On February 17th, 1826, Pope Leo XII formally approved the newly founded Congregation of the Missionary Oblates of Mary Immaculate. Its motto: “He has sent me to evangelize the poor” expressed both its charism and way of life.


Struggles and Spiritual Growth

During his first years as a priest, he continually struggled to find a balance between prayer and service to others in his life. After initial successes, there was a period of deep and painful purification. From 1827 to 1836, Eugene was tested time and time again: conflicts, defections, bereavements, temporary loss of his French citizenship, even suspicion from the Holy See. Along with making him seriously ill, these events led to moments of discouragement and depression. Eugene discovered, first hand, the cost of discipleship and service of the Church. He came out of this experience bruised and humbled, more understanding towards others and much stronger in his love and faith.

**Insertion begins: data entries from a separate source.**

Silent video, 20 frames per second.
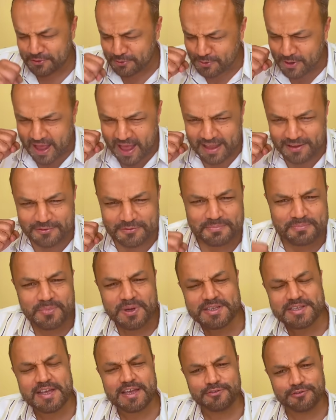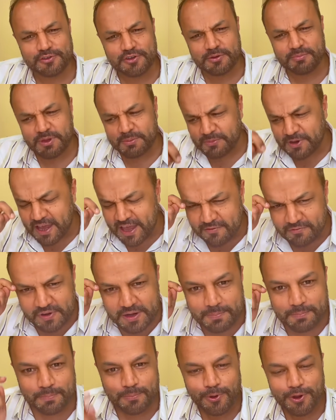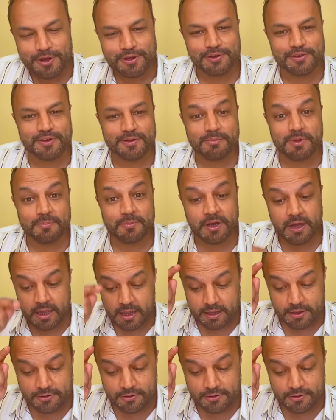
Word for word: to as much as you remember, every point you remember.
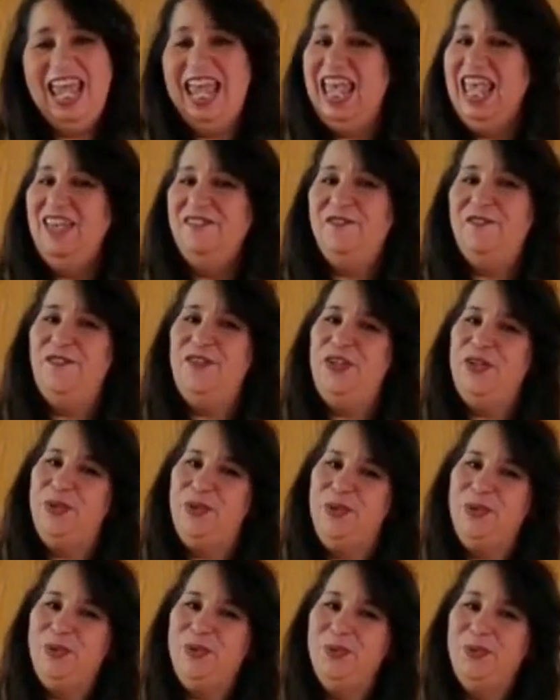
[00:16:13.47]
If
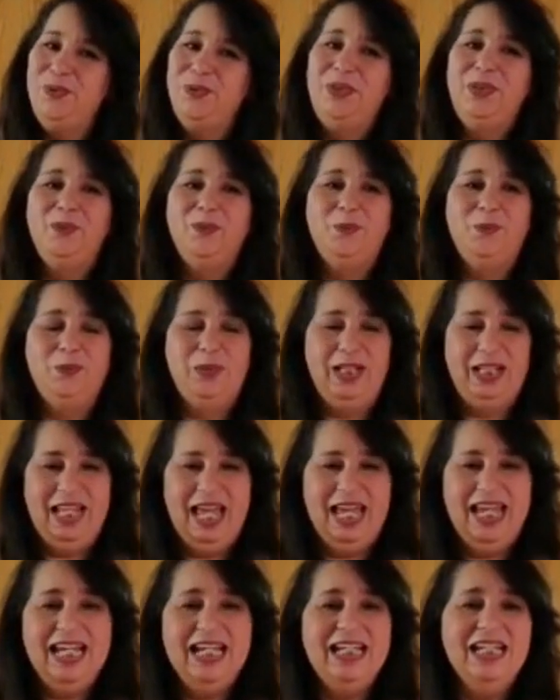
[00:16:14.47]
you would
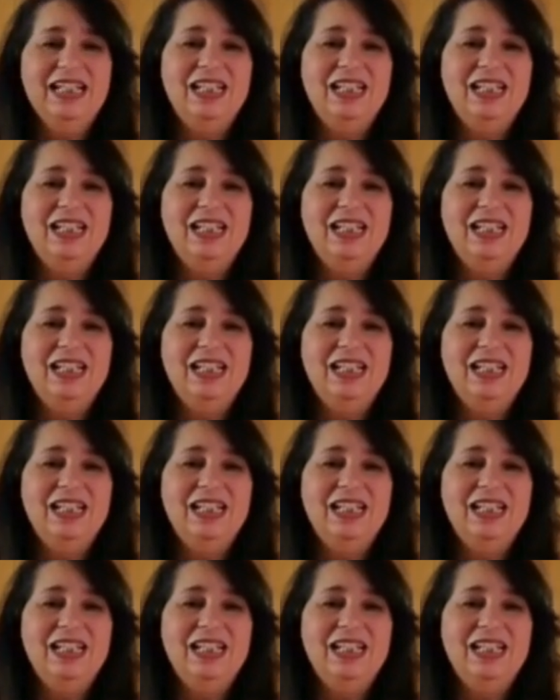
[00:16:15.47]
like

After a period as Vicar General of the Diocese of Marseille, Eugene was named Bishop of Marseille in 1837. At that time, he was not only a pastor of a Church undergoing a time of significant growth but also simultaneously the Superior of a fledgling group of missionaries.  Bishop Eugene de Mazenod truly had to be “all things to all people.” As Bishop, he greatly increased the number of parishes and religious associations in the diocese. 

The construction of a new cathedral, the Shrine of Notre Dame was initiated. He continued to direct the Oblates of Mary Immaculate, even after the 1840s, when they expanded into the Americas, Africa and Asia. He also accepted the headship of the Holy Family Sisters of Bordeaux. These responsibilities brought him into contact with the British Isles, with the Oxford Movement, and early ecumenical trends.   In 1854, he journeyed to Rome to participate in the proclamation of the Immaculate Conception on December 8th.

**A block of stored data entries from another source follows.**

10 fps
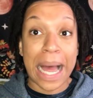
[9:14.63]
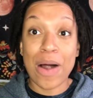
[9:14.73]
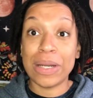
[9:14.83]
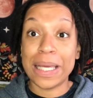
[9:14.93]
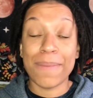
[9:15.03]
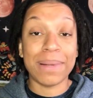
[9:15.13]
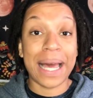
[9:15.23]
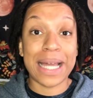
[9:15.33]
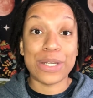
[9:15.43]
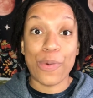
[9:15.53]
I only
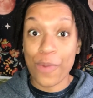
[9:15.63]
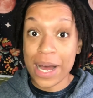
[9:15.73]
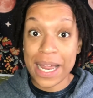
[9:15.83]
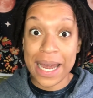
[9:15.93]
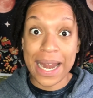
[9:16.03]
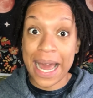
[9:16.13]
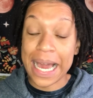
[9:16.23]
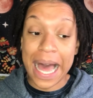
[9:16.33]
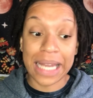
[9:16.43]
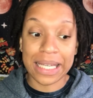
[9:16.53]
applied to one and I
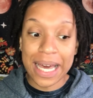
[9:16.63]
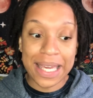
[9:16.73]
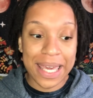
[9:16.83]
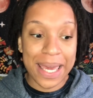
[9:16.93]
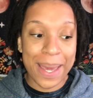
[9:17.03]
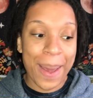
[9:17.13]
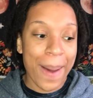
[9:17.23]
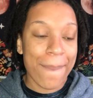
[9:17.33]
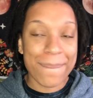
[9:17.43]
got lucky,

End of life and Canonization of Eugene de Mazenod as a Saint

Towards the end of his life, Eugene had become very free. Faced with the prospect of the cardinalate which had been promised and which slipped away from him because of political considerations, he had this to say: “After all, it is all the same whether one is buried in a red cassock or a purple one; the main thing is that the bishop gets to heaven”.

Shortly before his death on May 21, 1861, in keeping with his temperament, the elderly and seriously ill bishop said to those around him: “Should I happen to doze off, or if I appear to be getting worse, please wake me up! I want to die knowing that I am dying”

His last words to the Oblates were a testament that summed up his life: “Practice well among yourselves charity, charity, charity, and outside, zeal for the salvation of souls”. Saint Eugene died on Pentecost Sunday to the prayer of the Salve Regina, It was his final salute on earth to the one he considered as the “Mother of the Mission”.

 

 

 

 

 

Pope John Paul II reflection on Saint Eugene de Mazenod Canonization Celebration – December 3, 1995 – Rome, Italy

On December 3rd, 1995, Pope John Paul II canonized Saint Eugene de Mazenod. He was the first French bishop to be declared a saint since 1588. He is considered a patron saint for families in difficulty.

 In the ceremony, he declared…

“We are living in the second Advent of the world’s history. Eugene de Mazenod was a man of Advent, a man of the Coming. He not only looked forward to that Coming, he dedicated his whole life to preparing for it, one of those apostles who prepared the modern age, our age. His every action was inspired by a conviction he expressed in these words: “To love Church is to love Jesus Christ, and vice versa”. His influence is not limited to the age in which he lived but continues its effect on our time. What Saint Eugene wanted to achieve was that, in Christ, each individual could become a fully complete person, an authentic Christian, a credible saint The Church gives us this great Bishop and Founder of the Oblates of Mary Immaculate as an example of heroic faith, hope and charity.”